À Maurice, derrière les cartes postales de plages idylliques et de loisirs ensoleillés, une autre réalité s’impose à une partie grandissante de la jeunesse. Confrontés à un coût de la vie en constante augmentation, à des salaires qui peinent à suivre l’inflation et à des perspectives d’épargne de plus en plus limitées, de nombreux jeunes se tournent vers l’hédonisme, non pas par insouciance, mais comme une forme de refuge.
Le stress permanent lié au monde du travail, la pression de réussir rapidement et le sentiment de ne jamais pouvoir rattraper le niveau de vie de leurs parents poussent ainsi de nombreux jeunes à privilégier les plaisirs immédiats.

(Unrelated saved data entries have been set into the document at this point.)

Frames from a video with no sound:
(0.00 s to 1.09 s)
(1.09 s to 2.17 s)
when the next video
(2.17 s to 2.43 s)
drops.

« Les jeunes d’aujourd’hui ont compris que les sacrifices consentis aujourd’hui ne garantissent plus nécessairement la sécurité de demain », souligne Virginie Saramandif, consultante en santé mentale et en bien-être émotionnel.
Selon Virginie Saramandif, cette évolution des mentalités traduit également un rejet des apparences au profit de l’authenticité.
Pour Shakshee, présidente de l’ONG Faith, le cœur du problème reste avant tout économique.
Marcel, jeune diplômé, partage ce constat avec amertume. Selon lui, les efforts consentis par les jeunes, qu’il s’agisse d’études ou d’engagement professionnel, « restent souvent vains » face à un marché du travail saturé et à des opportunités jugées insuffisantes.